* RECORDS FOR THE EXERCISE
===
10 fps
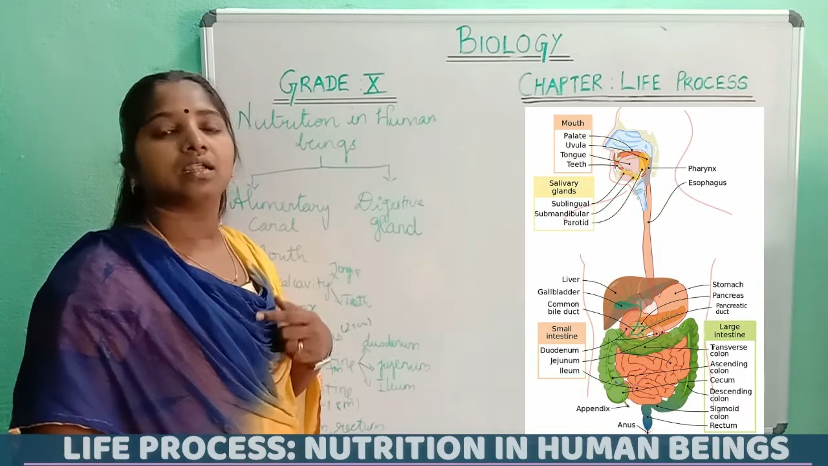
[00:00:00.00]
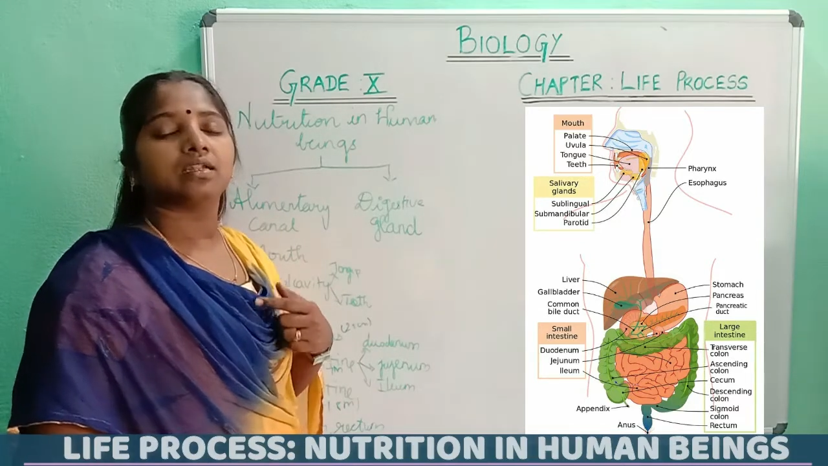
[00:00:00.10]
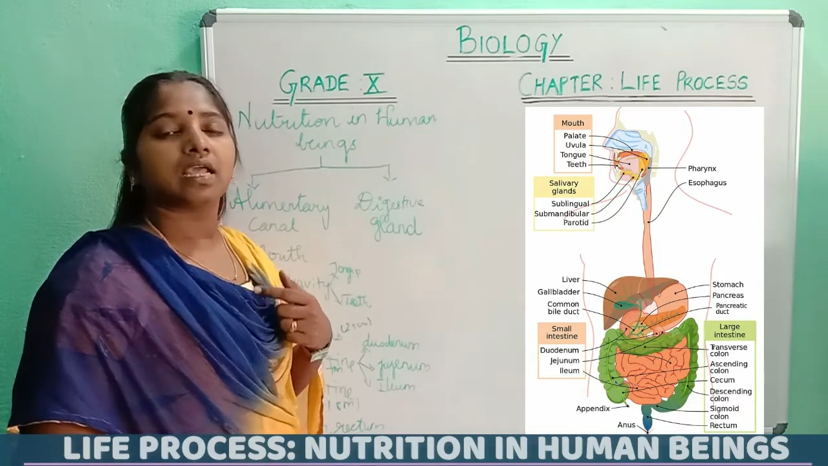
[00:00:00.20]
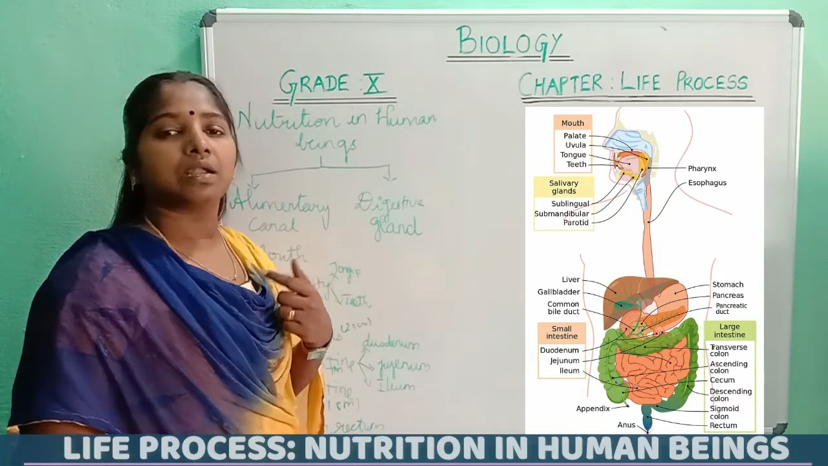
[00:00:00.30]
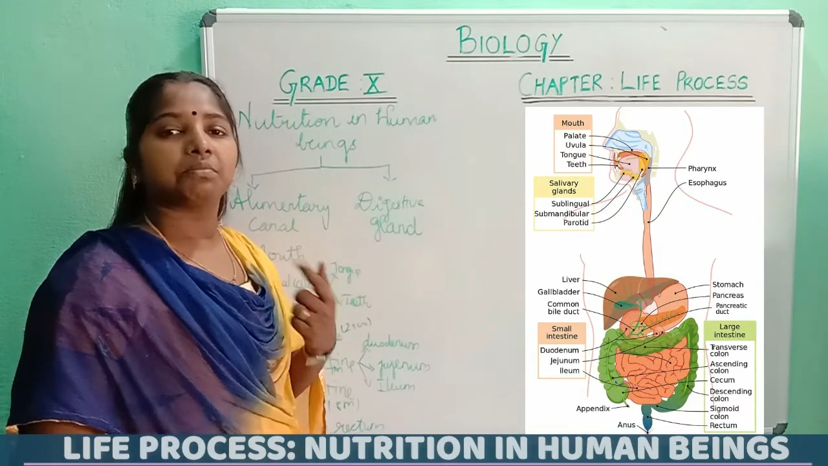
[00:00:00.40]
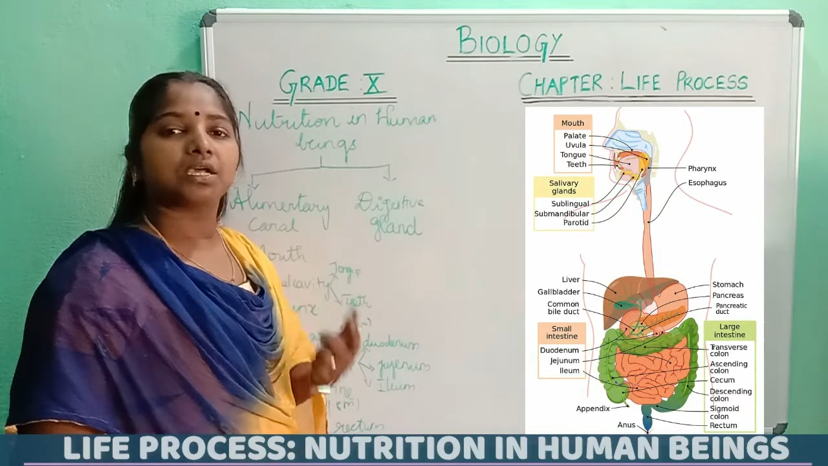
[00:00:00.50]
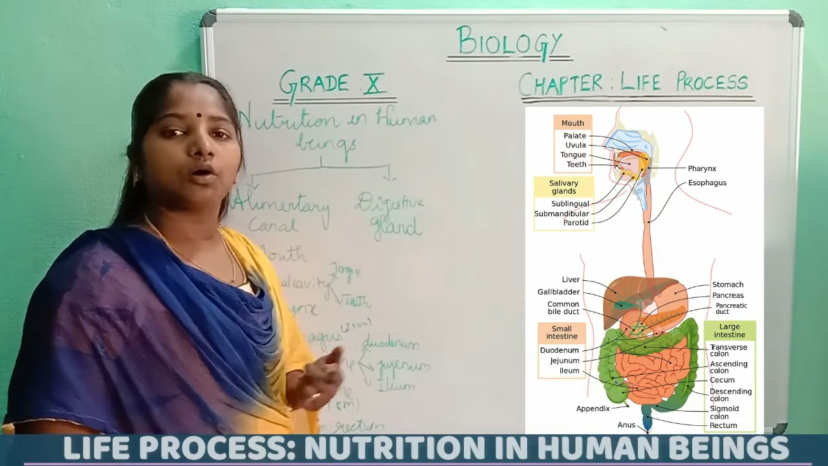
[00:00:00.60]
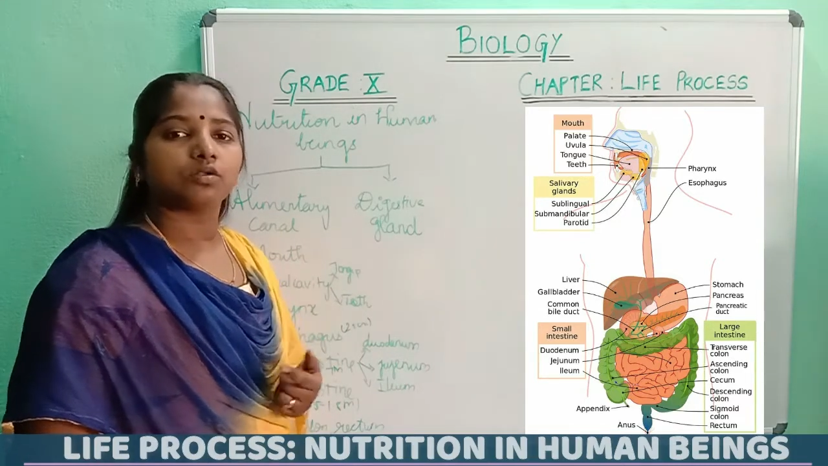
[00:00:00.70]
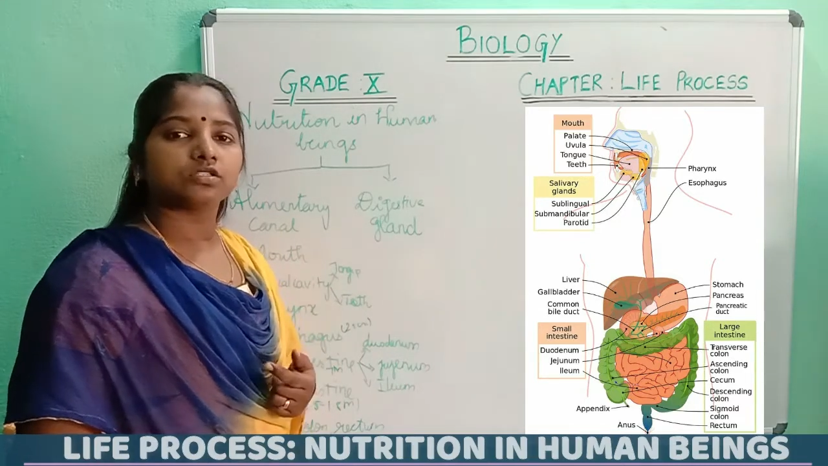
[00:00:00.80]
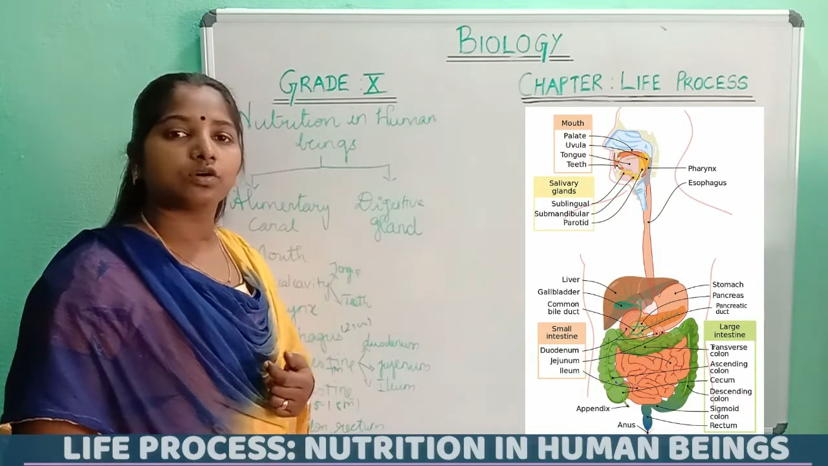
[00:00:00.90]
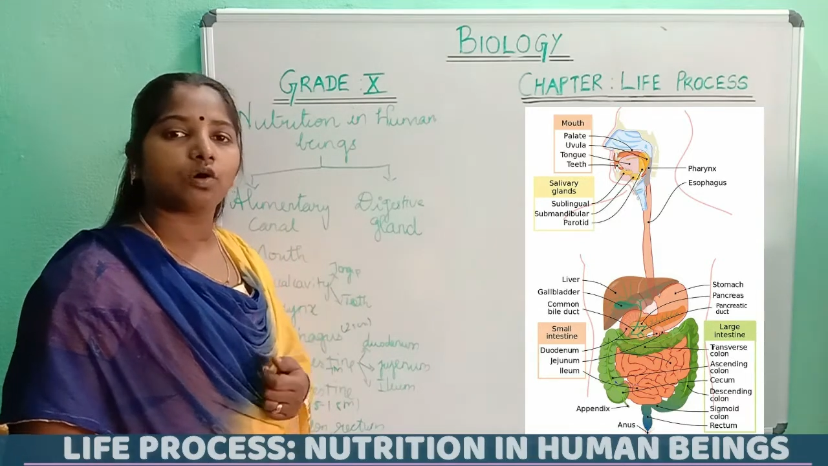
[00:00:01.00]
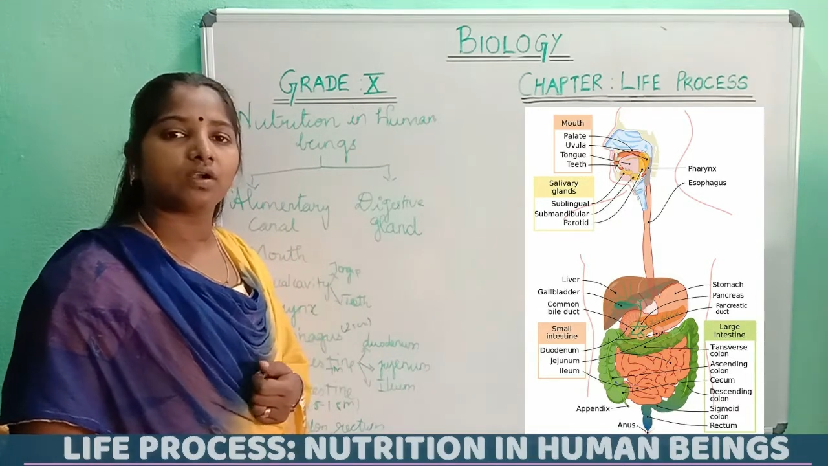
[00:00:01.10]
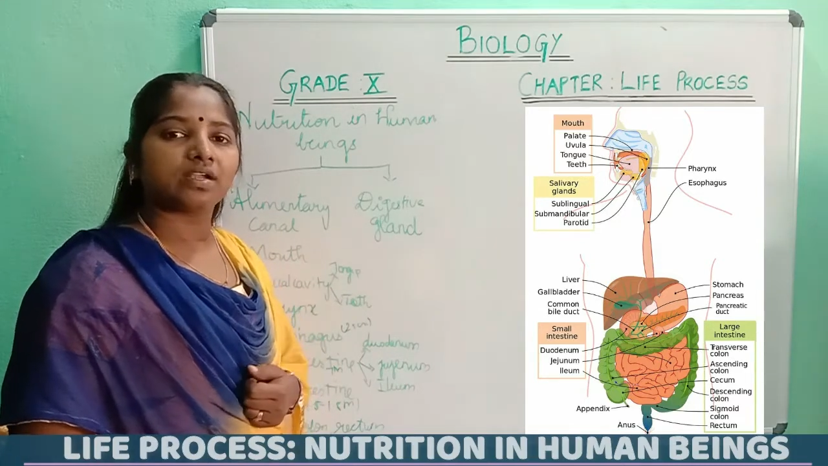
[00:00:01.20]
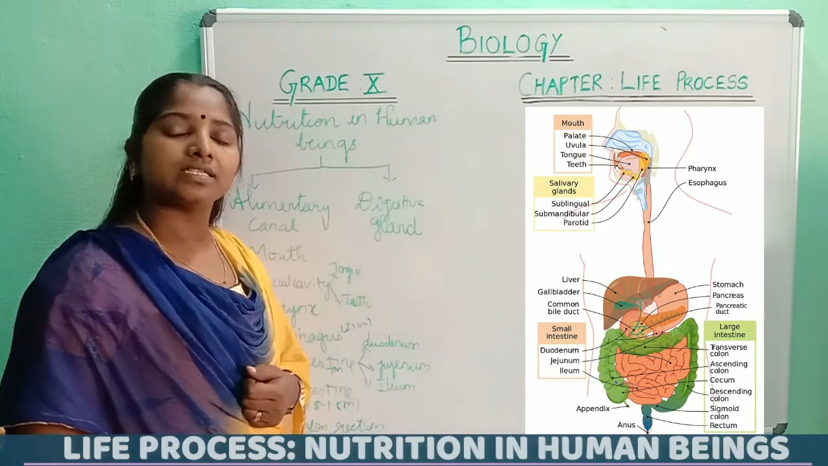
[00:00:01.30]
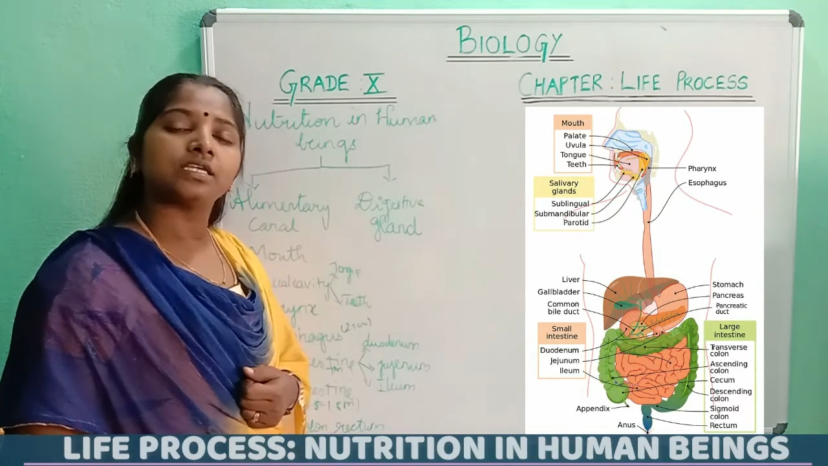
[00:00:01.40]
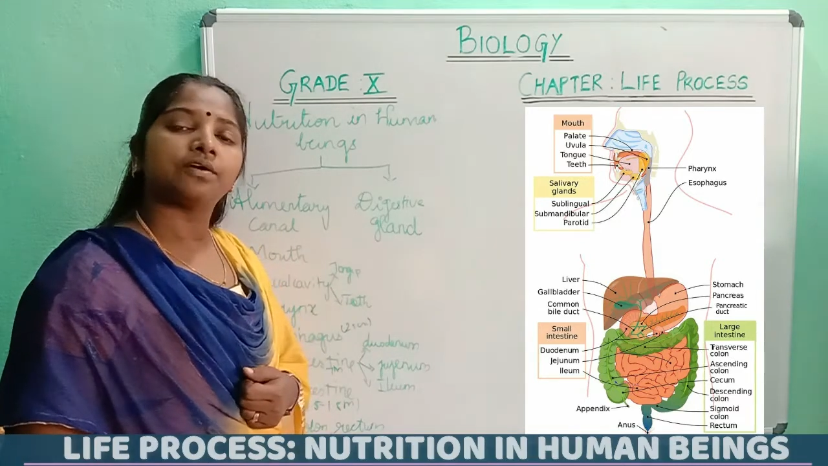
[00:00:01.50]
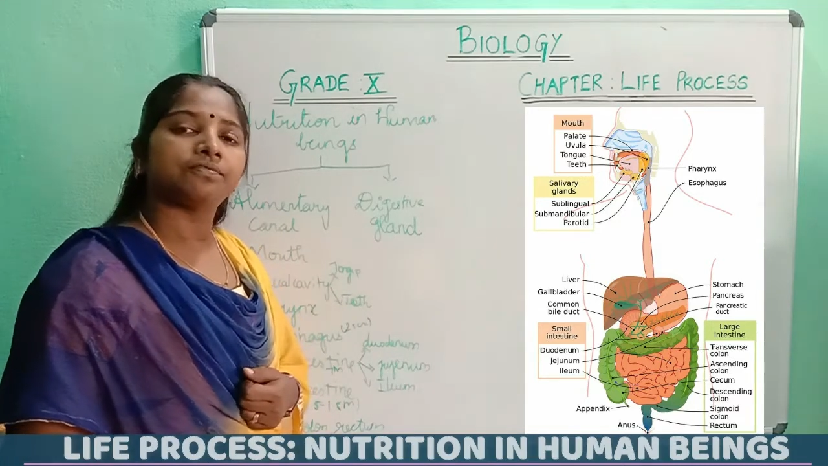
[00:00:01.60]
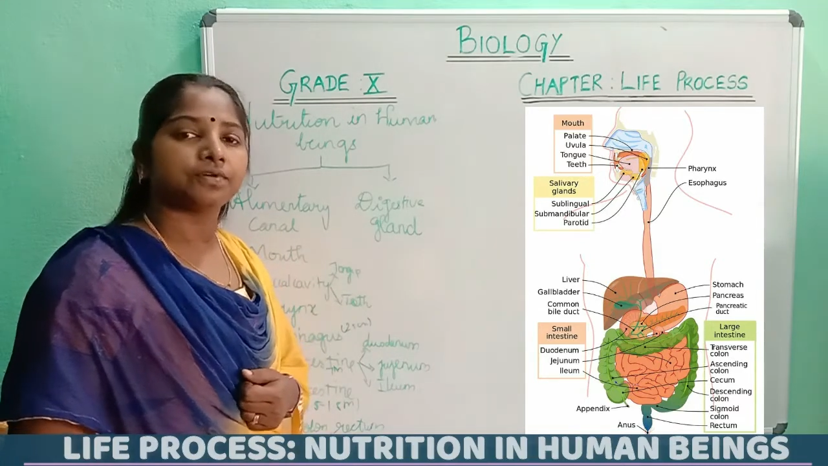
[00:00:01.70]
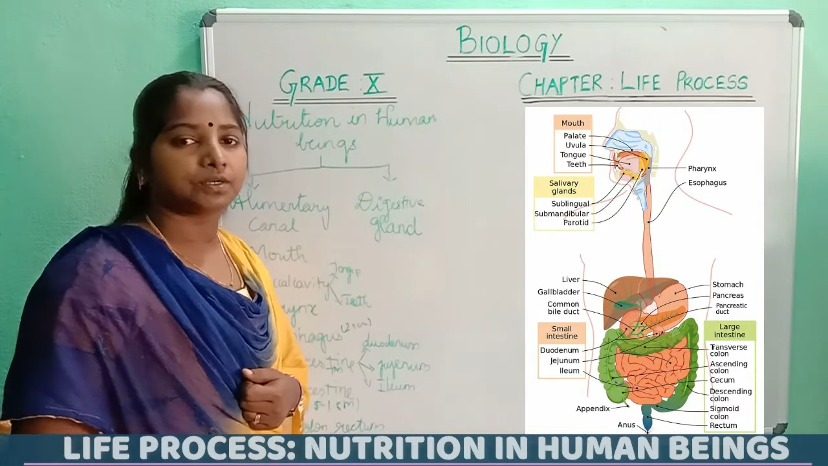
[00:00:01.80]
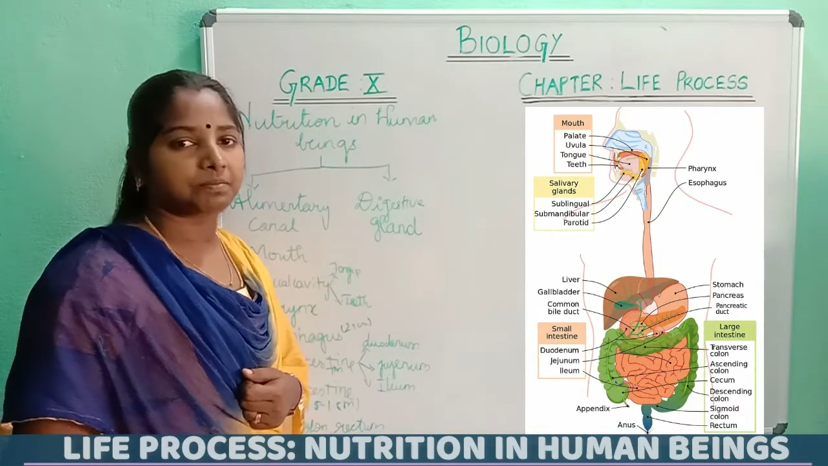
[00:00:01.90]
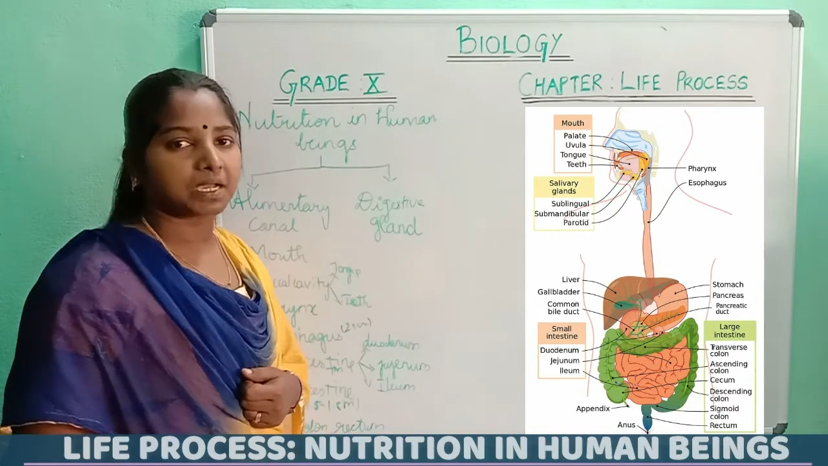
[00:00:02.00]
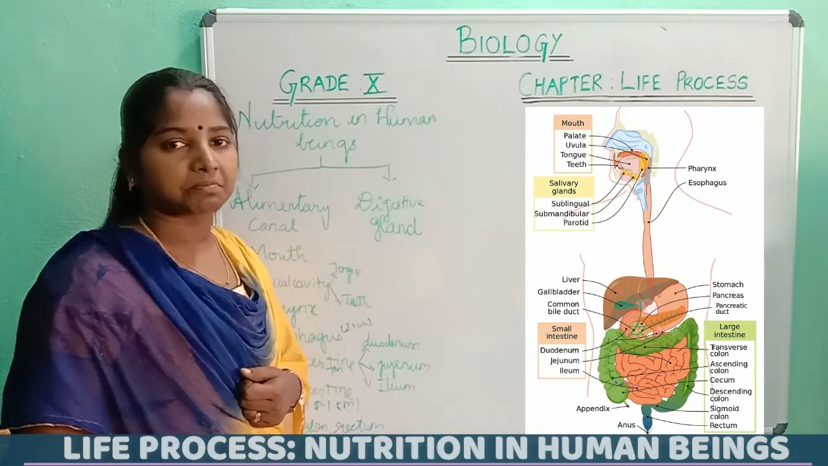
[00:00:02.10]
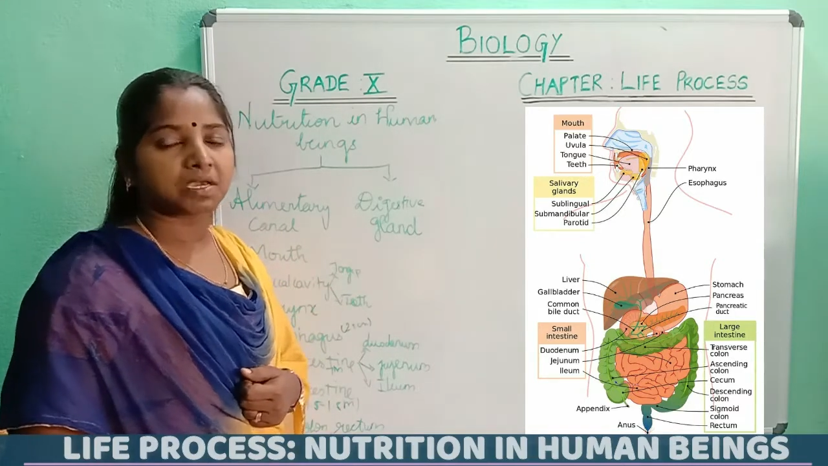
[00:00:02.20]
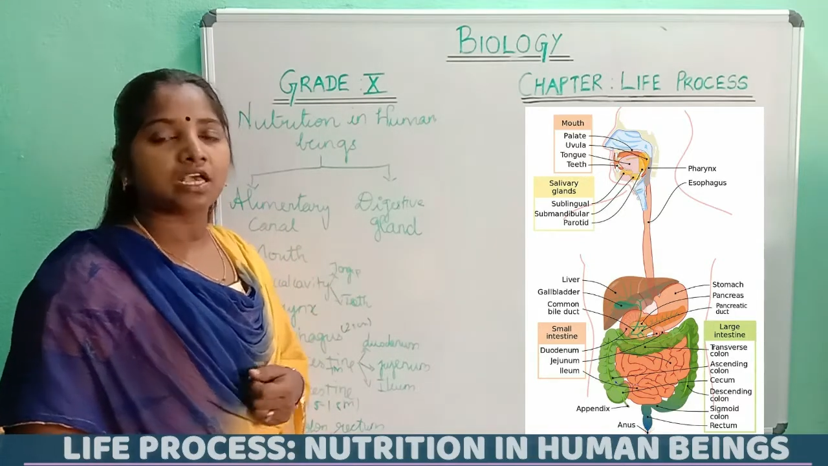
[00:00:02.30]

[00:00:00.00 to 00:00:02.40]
can be also called as food pipe.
===
* WORK ITEM
The line with "[00:00:01.70]" and each line after it, through the final line of the data, are to be duplicated exactly, with pictures left out and nothing more included.

* EXPECTED ANSWER
[00:00:01.70]
[00:00:01.80]
[00:00:01.90]
[00:00:02.00]
[00:00:02.10]
[00:00:02.20]
[00:00:02.30]

[00:00:00.00 to 00:00:02.40]
can be also called as food pipe.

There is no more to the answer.